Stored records
────────
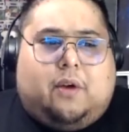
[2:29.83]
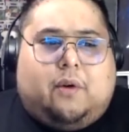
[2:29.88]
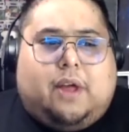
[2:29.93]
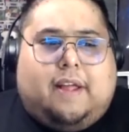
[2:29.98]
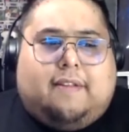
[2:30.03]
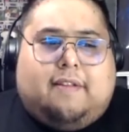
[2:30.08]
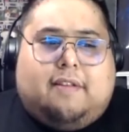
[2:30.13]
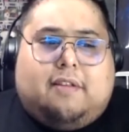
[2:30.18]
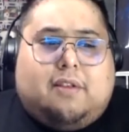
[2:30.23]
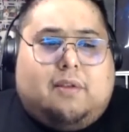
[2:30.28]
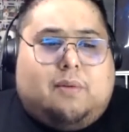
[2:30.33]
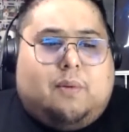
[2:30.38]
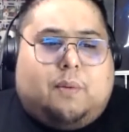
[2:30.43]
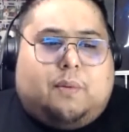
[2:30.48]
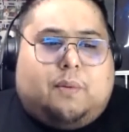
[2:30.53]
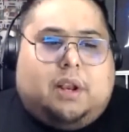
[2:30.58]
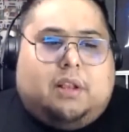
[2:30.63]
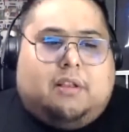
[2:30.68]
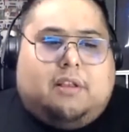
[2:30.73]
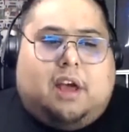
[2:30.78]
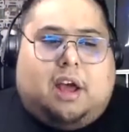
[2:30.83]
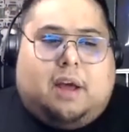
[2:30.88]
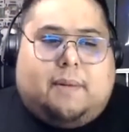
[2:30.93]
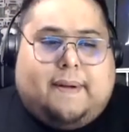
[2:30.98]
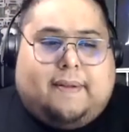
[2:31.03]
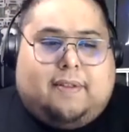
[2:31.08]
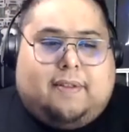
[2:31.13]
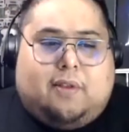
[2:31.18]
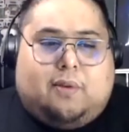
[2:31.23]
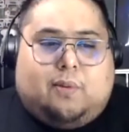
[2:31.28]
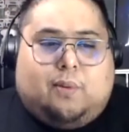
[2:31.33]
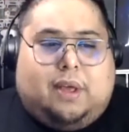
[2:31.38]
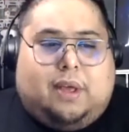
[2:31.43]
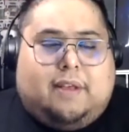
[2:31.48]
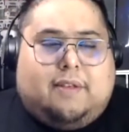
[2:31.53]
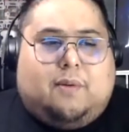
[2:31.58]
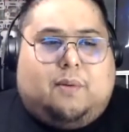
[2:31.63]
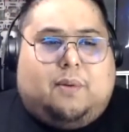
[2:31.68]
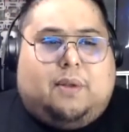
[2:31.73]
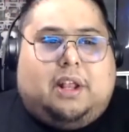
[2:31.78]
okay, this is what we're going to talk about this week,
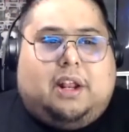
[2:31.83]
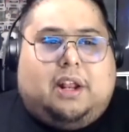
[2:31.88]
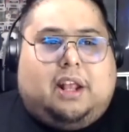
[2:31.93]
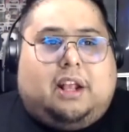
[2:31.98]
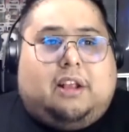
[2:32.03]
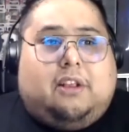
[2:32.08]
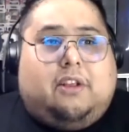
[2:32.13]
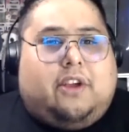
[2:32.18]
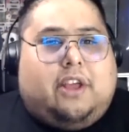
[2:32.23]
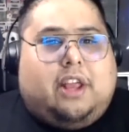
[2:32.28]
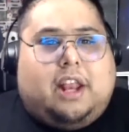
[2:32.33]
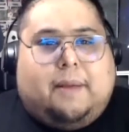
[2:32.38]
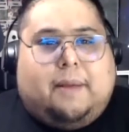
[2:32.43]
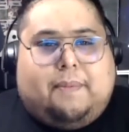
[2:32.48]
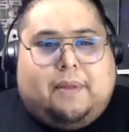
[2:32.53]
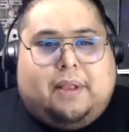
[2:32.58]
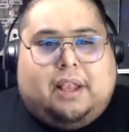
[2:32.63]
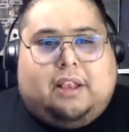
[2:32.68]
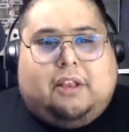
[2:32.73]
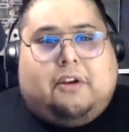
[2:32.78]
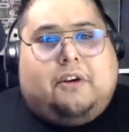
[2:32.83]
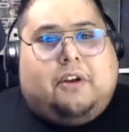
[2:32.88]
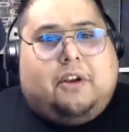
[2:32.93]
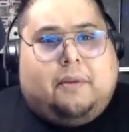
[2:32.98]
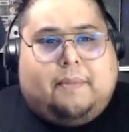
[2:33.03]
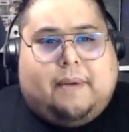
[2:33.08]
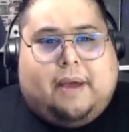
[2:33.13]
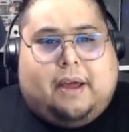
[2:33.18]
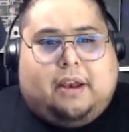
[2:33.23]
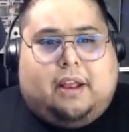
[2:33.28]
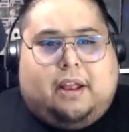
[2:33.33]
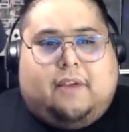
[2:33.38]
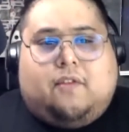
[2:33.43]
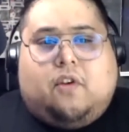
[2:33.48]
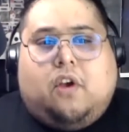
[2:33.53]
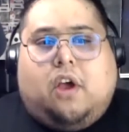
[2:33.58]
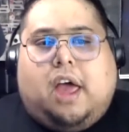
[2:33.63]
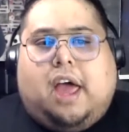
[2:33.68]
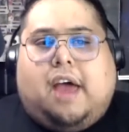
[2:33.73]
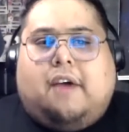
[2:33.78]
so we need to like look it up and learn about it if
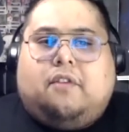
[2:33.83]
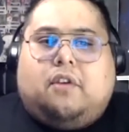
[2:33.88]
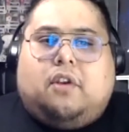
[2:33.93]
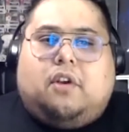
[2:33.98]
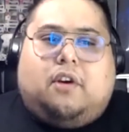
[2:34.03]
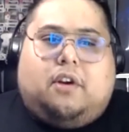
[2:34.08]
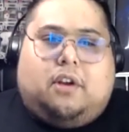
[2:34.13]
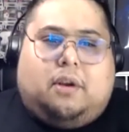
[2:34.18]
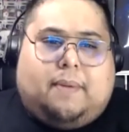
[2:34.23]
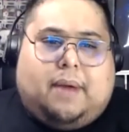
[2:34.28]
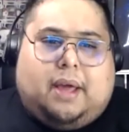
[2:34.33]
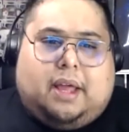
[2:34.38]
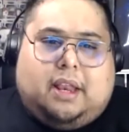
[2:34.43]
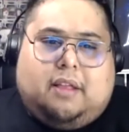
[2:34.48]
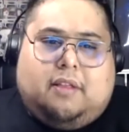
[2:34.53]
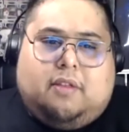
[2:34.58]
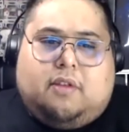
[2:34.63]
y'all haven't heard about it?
────────
_DESCRIPTION OF THE TASK_
Print each entry shown above with exact wording and no pictures.

_OUTPUT OF THE TASK_
[2:29.83]
[2:29.88]
[2:29.93]
[2:29.98]
[2:30.03]
[2:30.08]
[2:30.13]
[2:30.18]
[2:30.23]
[2:30.28]
[2:30.33]
[2:30.38]
[2:30.43]
[2:30.48]
[2:30.53]
[2:30.58]
[2:30.63]
[2:30.68]
[2:30.73]
[2:30.78]
[2:30.83]
[2:30.88]
[2:30.93]
[2:30.98]
[2:31.03]
[2:31.08]
[2:31.13]
[2:31.18]
[2:31.23]
[2:31.28]
[2:31.33]
[2:31.38]
[2:31.43]
[2:31.48]
[2:31.53]
[2:31.58]
[2:31.63]
[2:31.68]
[2:31.73]
[2:31.78]
okay, this is what we're going to talk about this week,
[2:31.83]
[2:31.88]
[2:31.93]
[2:31.98]
[2:32.03]
[2:32.08]
[2:32.13]
[2:32.18]
[2:32.23]
[2:32.28]
[2:32.33]
[2:32.38]
[2:32.43]
[2:32.48]
[2:32.53]
[2:32.58]
[2:32.63]
[2:32.68]
[2:32.73]
[2:32.78]
[2:32.83]
[2:32.88]
[2:32.93]
[2:32.98]
[2:33.03]
[2:33.08]
[2:33.13]
[2:33.18]
[2:33.23]
[2:33.28]
[2:33.33]
[2:33.38]
[2:33.43]
[2:33.48]
[2:33.53]
[2:33.58]
[2:33.63]
[2:33.68]
[2:33.73]
[2:33.78]
so we need to like look it up and learn about it if
[2:33.83]
[2:33.88]
[2:33.93]
[2:33.98]
[2:34.03]
[2:34.08]
[2:34.13]
[2:34.18]
[2:34.23]
[2:34.28]
[2:34.33]
[2:34.38]
[2:34.43]
[2:34.48]
[2:34.53]
[2:34.58]
[2:34.63]
y'all haven't heard about it?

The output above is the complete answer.